Powieści erotyczne K. Bromberg czyta się naprawdę przyjemne. Zazwyczaj ukazują skomplikowane perypetie uczuciowe dwojga ludzi, które prowadzą do ognistego romansu. Nie są to książki ociekające przemocą, dlatego gdy cenicie sobie jej brak w tego typu książkach, to z pewnością będziecie zadowolone. Czy Płonąca namiętność spełniła nadzieje pokładane w tej pozycji literackiej?
Ucieczka od trudów codzienności
Dylan z pozoru jest bardzo silną kobietą, która niczego się nie boi. W rzeczywistości odczuwa głębokie rozczarowanie życiem i ludźmi. Kobieta ma już dość pracy z facetem, który ją oszukuje i agentką, która zmusza ją do odgrywania szczęśliwej w zakłamanym środowisku artystycznym. Dylan chce zapomnieć o swoich problemach, dlatego wyjeżdża do Sunnyville.

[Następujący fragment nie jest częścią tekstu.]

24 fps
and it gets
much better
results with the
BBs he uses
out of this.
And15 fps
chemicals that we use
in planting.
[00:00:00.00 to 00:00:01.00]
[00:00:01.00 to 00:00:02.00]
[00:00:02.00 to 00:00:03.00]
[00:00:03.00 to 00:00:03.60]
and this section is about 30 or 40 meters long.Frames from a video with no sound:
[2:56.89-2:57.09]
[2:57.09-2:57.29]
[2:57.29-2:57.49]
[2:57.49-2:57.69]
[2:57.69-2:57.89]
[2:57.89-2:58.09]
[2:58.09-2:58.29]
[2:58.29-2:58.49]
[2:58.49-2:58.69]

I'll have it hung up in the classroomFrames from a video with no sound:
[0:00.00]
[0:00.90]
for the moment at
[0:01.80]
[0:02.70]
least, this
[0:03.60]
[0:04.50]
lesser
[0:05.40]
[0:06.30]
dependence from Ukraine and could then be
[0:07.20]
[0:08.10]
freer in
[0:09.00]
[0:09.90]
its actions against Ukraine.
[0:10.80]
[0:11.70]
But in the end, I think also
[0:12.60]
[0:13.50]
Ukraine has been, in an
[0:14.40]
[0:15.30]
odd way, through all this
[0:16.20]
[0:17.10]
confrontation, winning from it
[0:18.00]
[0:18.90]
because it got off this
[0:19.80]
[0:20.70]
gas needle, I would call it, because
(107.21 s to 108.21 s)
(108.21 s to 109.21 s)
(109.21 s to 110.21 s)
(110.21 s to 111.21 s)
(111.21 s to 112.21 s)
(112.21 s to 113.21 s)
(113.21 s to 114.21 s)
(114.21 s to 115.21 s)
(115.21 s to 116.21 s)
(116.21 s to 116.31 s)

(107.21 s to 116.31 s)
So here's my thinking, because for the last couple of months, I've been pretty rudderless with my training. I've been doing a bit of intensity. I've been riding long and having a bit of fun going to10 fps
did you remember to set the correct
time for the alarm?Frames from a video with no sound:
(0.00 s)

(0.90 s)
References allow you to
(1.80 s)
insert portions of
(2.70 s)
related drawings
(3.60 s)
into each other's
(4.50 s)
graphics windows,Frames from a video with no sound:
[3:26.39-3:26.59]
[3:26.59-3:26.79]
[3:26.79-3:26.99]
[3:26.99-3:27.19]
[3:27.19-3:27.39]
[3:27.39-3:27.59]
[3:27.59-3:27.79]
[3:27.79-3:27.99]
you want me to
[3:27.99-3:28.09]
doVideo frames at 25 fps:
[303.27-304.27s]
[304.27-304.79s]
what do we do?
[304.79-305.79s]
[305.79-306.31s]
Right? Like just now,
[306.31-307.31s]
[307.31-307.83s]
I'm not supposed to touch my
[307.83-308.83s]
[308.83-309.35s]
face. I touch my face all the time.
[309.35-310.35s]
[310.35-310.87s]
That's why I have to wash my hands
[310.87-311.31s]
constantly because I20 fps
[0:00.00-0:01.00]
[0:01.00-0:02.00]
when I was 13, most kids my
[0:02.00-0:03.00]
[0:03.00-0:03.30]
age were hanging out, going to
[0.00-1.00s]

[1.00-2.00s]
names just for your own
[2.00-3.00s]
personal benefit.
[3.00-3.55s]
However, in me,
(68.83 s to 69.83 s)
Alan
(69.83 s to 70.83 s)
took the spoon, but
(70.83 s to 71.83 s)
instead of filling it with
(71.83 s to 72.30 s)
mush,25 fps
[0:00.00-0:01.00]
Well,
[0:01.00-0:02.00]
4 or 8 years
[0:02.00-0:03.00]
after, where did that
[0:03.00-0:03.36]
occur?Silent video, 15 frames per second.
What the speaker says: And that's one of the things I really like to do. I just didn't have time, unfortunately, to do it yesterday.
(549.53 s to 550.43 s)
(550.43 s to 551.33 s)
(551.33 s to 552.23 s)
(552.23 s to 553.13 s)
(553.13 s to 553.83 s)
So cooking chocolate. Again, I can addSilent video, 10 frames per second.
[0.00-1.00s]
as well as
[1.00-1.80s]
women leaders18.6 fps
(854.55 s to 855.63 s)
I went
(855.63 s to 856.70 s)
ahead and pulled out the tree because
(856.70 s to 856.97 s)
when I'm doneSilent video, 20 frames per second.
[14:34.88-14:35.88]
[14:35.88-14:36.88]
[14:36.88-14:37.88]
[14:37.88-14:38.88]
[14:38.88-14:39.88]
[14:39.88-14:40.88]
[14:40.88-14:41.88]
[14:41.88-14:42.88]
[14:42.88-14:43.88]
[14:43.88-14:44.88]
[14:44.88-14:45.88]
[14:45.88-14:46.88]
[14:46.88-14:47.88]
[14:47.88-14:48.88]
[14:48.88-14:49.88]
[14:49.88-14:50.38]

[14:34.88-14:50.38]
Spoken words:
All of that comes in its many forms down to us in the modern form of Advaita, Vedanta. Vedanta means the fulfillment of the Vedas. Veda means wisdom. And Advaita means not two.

Mężczyzna z poczuciem winy
Nieoczekiwanie okazuje się, że współlokatorem Dylan zostaje Grady. To nieco komplikuje sprawy. Dylan chciała bowiem zrobić sobie mały urlop od mężczyzn. Grady jest gorącym strażakiem, ale w głębi duszy skrywa bolesny sekret, któremu towarzyszy ogromne poczucie winy.
Nieoczekiwany wybuch namiętności
Niemniej Dylan i Grady nie są sobie obojętni. Między nimi rodzi się iskra namiętności. Ta już wkrótce przerodzi się w pożar. Czy miłość pomoże im uporać się z demonami przeszłości i odnaleźć szczęście?
Płonąca namiętność to dobry romans z elementami powieści erotycznej. Czyta się go przyjemnie, niemniej jest to także książka z przesłaniem. To jedna z tych lektur, o których się nie zapomina i z których wynosi się cenną lekcję.